Document Type

Conference Paper

Rights

Available under a Creative Commons Attribution Non-Commercial Share Alike 4.0 International Licence

Disciplines

Urban studies (Planning and development), Transport planning and social aspects of transport

Abstract

This paper sets out to study the relevance of techniques used in Irish planning to determine walking catchments of rail corridors and identify the implications of this for the planning system. Within Irish Planning the Euclidean method (a circle on a map) tends to be the most accepted means of determining a rail station’s walking catchment and assumes a walkable distance of 1km to all stations as set out in Department of Environment Heritage and Local Government (DoEHLG) guidelines, 2009. Research shows that there is limited literature available concerning the relevance of the method and the measurements used in Ireland. The study consists of a user survey being undertaken at 8 rail stations in Dublin, with stations on both a heavy rail and a light rail system, the Dart and Luas respectively .The bulk of the research consists of questionnaire and observational surveys being carried out at each station.

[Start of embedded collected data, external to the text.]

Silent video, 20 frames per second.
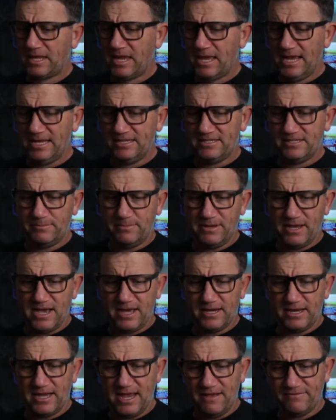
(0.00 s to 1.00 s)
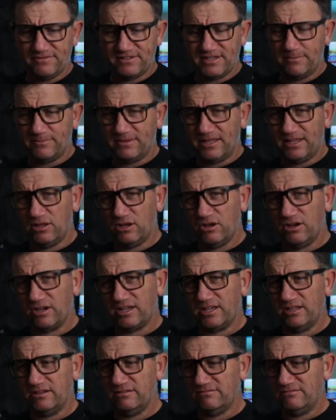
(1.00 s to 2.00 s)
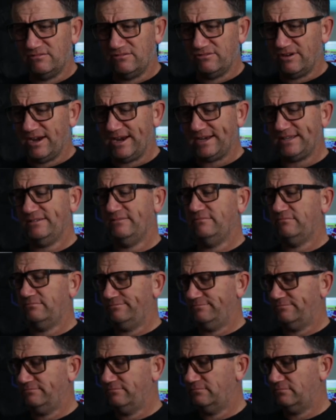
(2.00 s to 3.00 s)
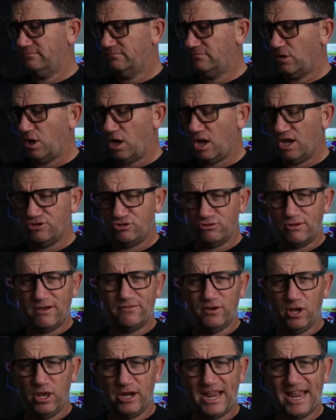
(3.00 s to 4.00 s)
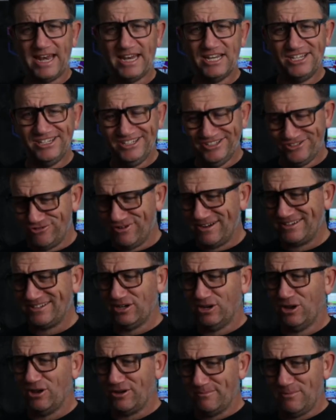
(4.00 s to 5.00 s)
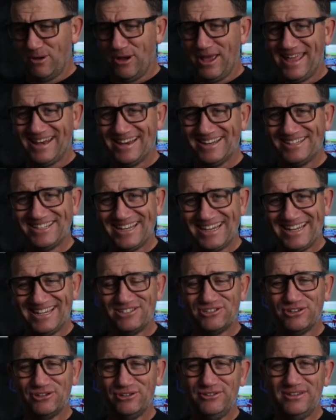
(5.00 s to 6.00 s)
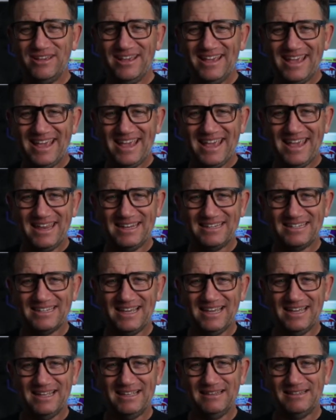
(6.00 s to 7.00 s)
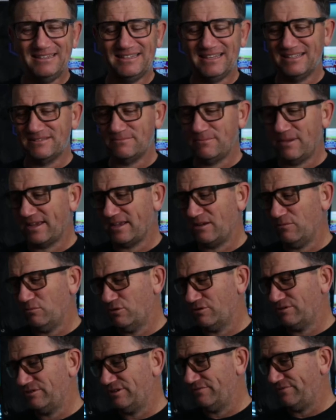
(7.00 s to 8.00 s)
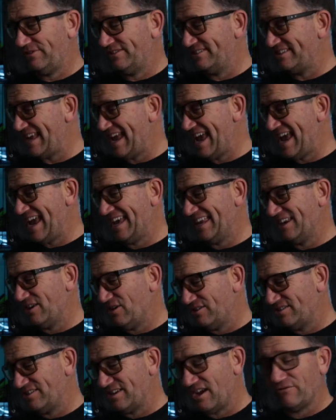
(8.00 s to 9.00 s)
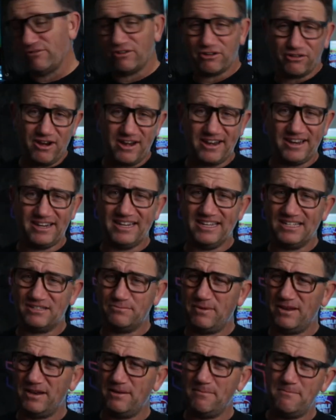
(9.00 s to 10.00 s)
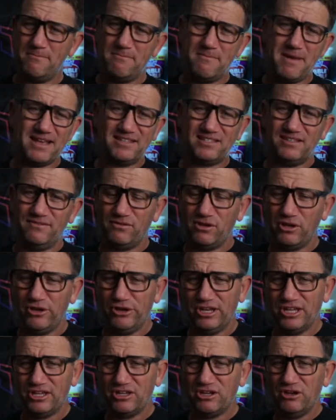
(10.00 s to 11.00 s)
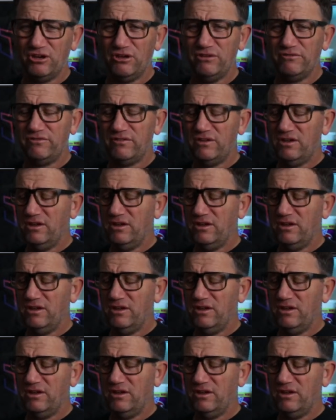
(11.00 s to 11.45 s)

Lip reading: and to be able to have something that I can direct. I do have a lot of energy, direct a lot of my energy into. It does make a world of difference, and I don't regret it. It's been a massive learning curve.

Detailed analysis of results provided the following findings and conclusions:  Different travel patterns appeared between people accessing heavy rail transit (HRT) and those accessing light rail transit (LRT);  Walking catchments are significantly affected by the provision of other competing transit networks and the distance of a station relative to the urban centre;  1km is not an overriding walking distance that can be applied to every rail network;  The ArcGIS Network approach of mapping real walking catchments is a much more effective method than the more commonly used Euclidean method.